> DATA FOR THIS EXERCISE:

===

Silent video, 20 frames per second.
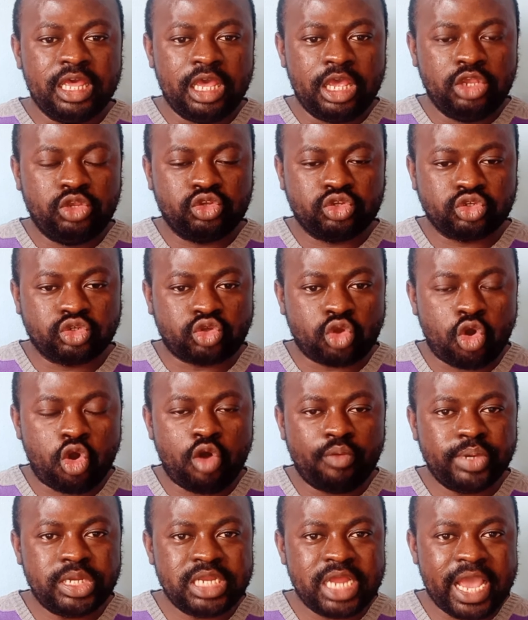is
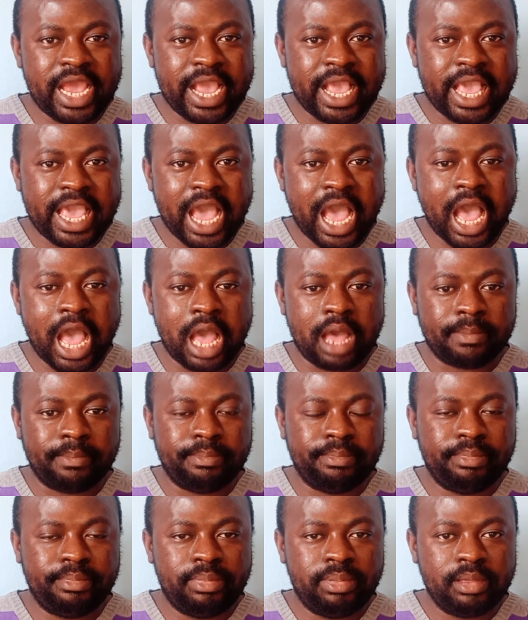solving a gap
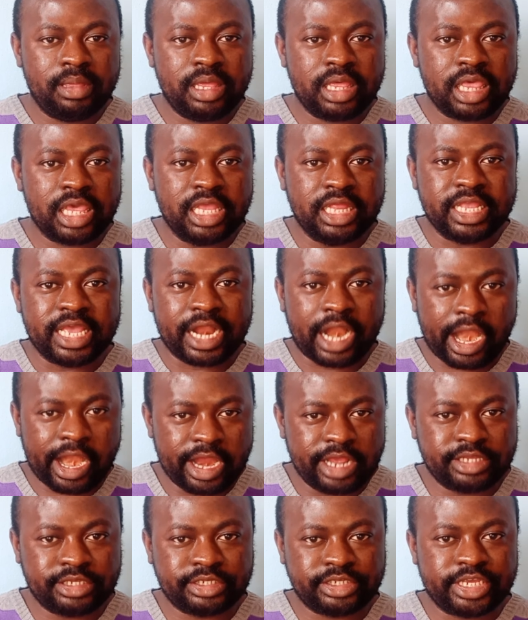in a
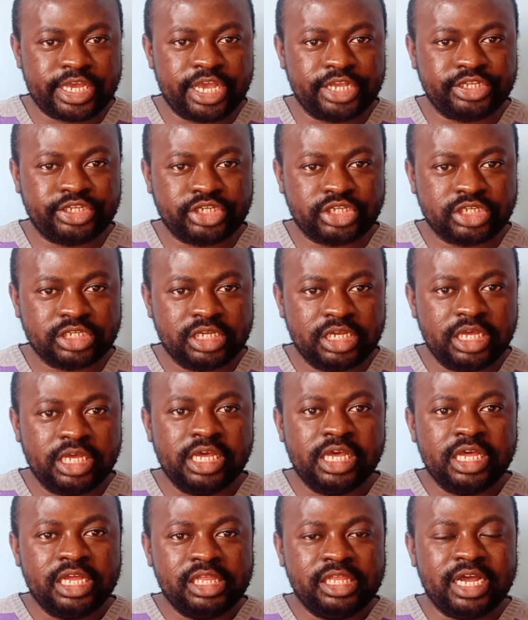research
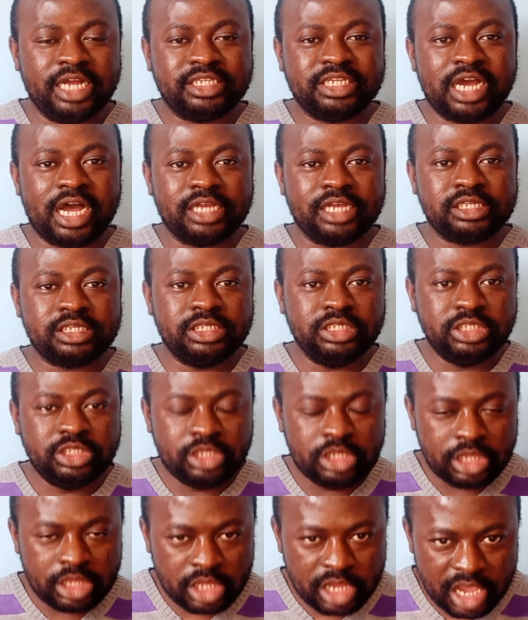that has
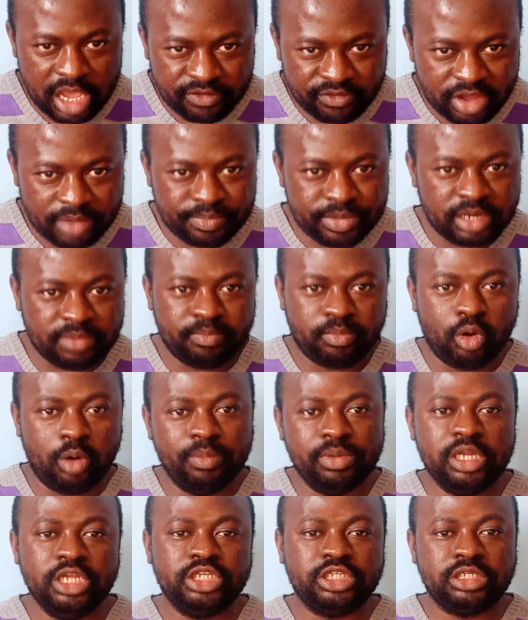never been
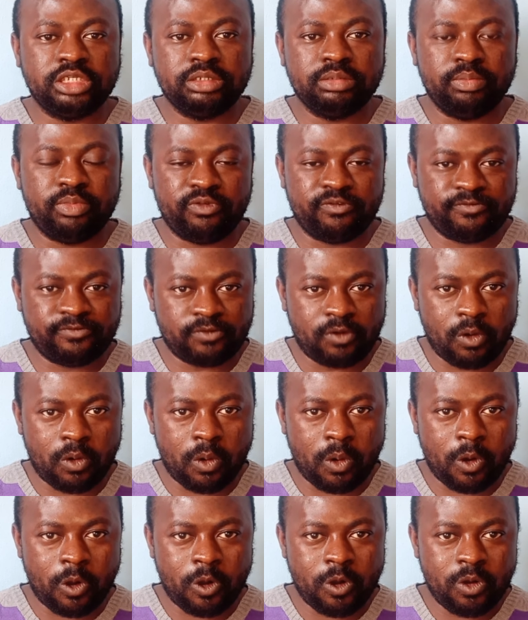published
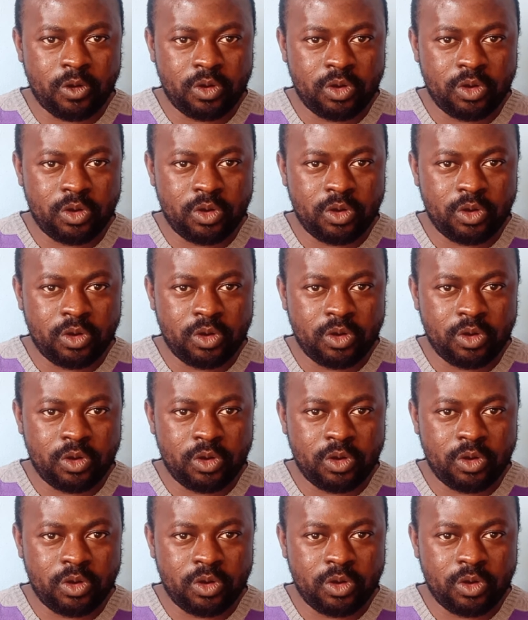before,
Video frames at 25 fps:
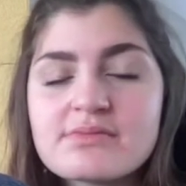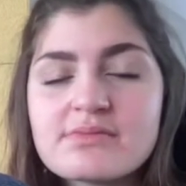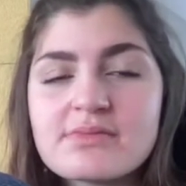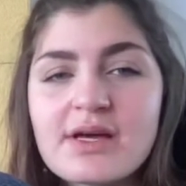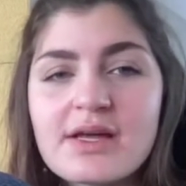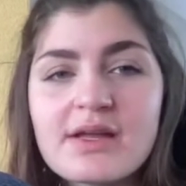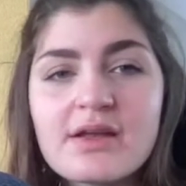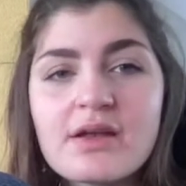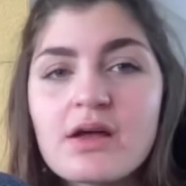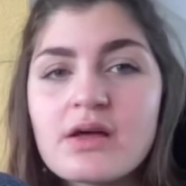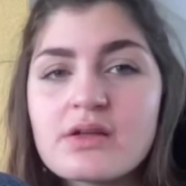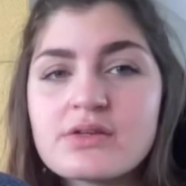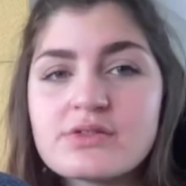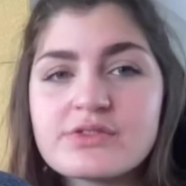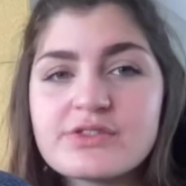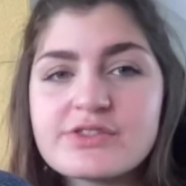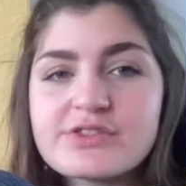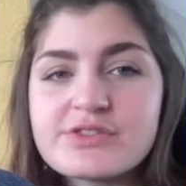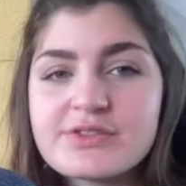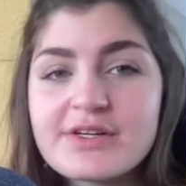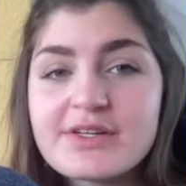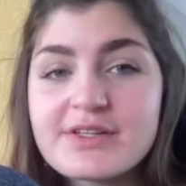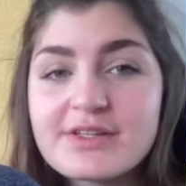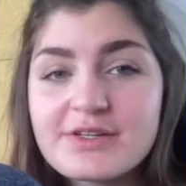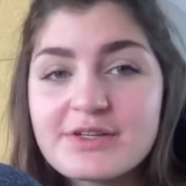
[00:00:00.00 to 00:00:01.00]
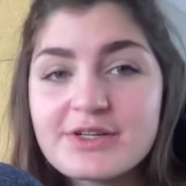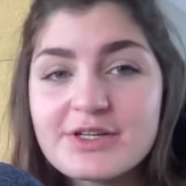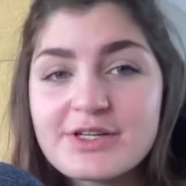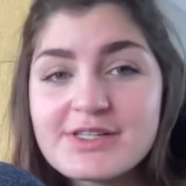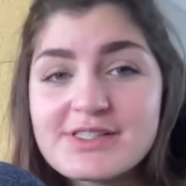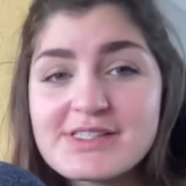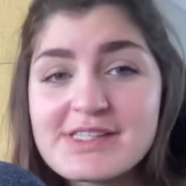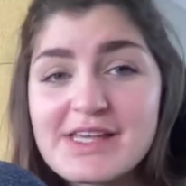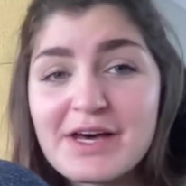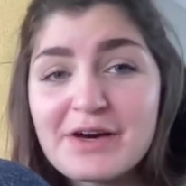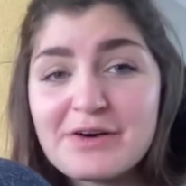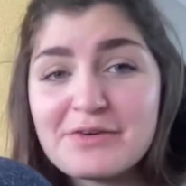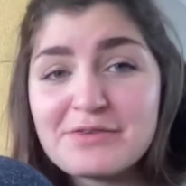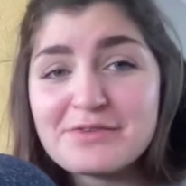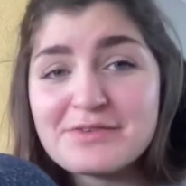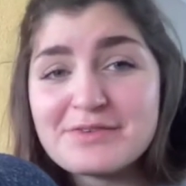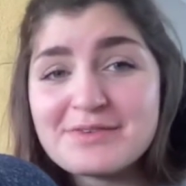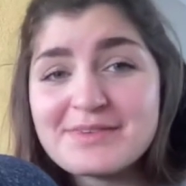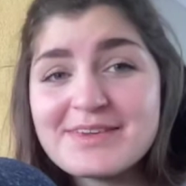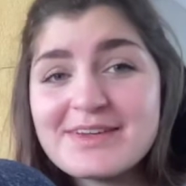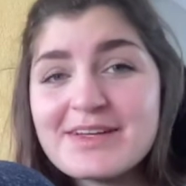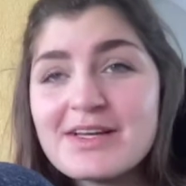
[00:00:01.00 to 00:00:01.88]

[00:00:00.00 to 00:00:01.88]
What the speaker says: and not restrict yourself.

===

None of the pictures should appear; repeat the records exactly otherwise.

Silent video, 20 frames per second.
is
solving a gap
in a
research
that has
never been
published
before,
Video frames at 25 fps:
[00:00:00.00 to 00:00:01.00]
[00:00:01.00 to 00:00:01.88]

[00:00:00.00 to 00:00:01.88]
What the speaker says: and not restrict yourself.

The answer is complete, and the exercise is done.